▶ Problem to solve
Without including any pictures, return the records below exactly as written.

▶ Supplied material
-*-*-

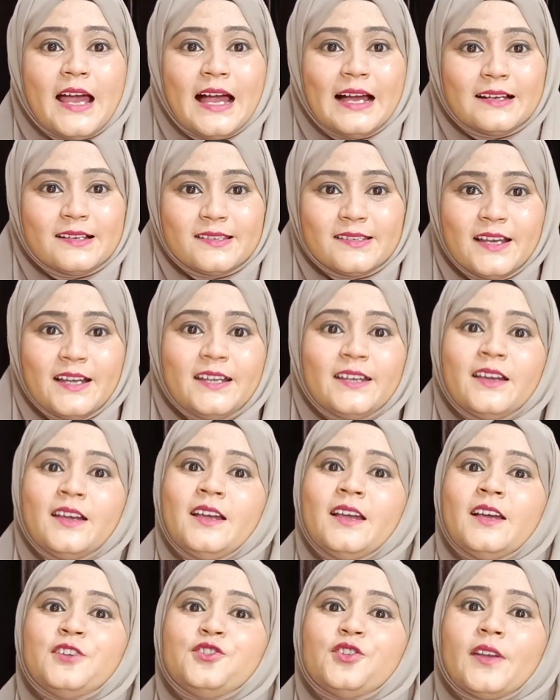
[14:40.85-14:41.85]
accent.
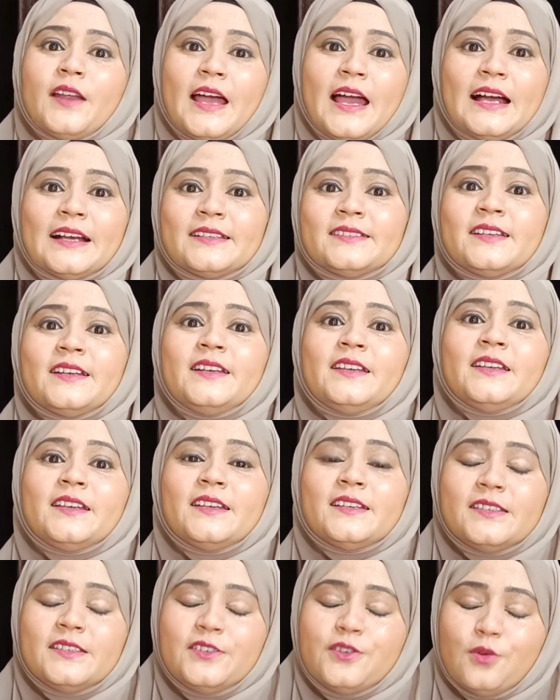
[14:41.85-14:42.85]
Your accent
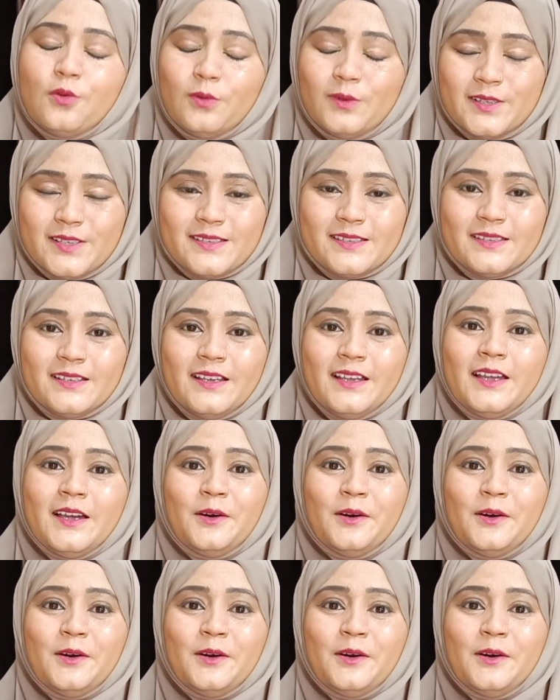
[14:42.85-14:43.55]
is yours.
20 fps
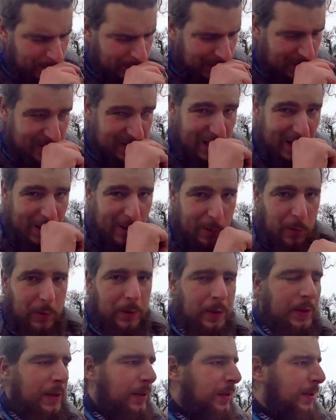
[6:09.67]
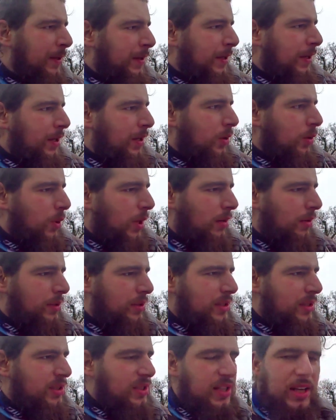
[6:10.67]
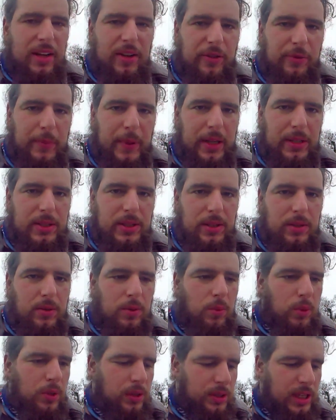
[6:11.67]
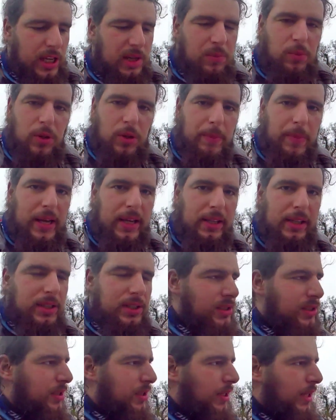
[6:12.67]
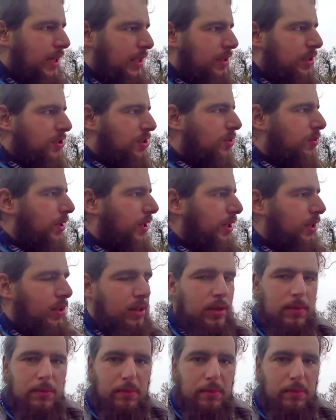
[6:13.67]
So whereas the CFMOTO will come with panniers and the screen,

-*-*-

▶ Exercise solution
[14:40.85-14:41.85]
accent.
[14:41.85-14:42.85]
Your accent
[14:42.85-14:43.55]
is yours.
20 fps
[6:09.67]
[6:10.67]
[6:11.67]
[6:12.67]
[6:13.67]
So whereas the CFMOTO will come with panniers and the screen,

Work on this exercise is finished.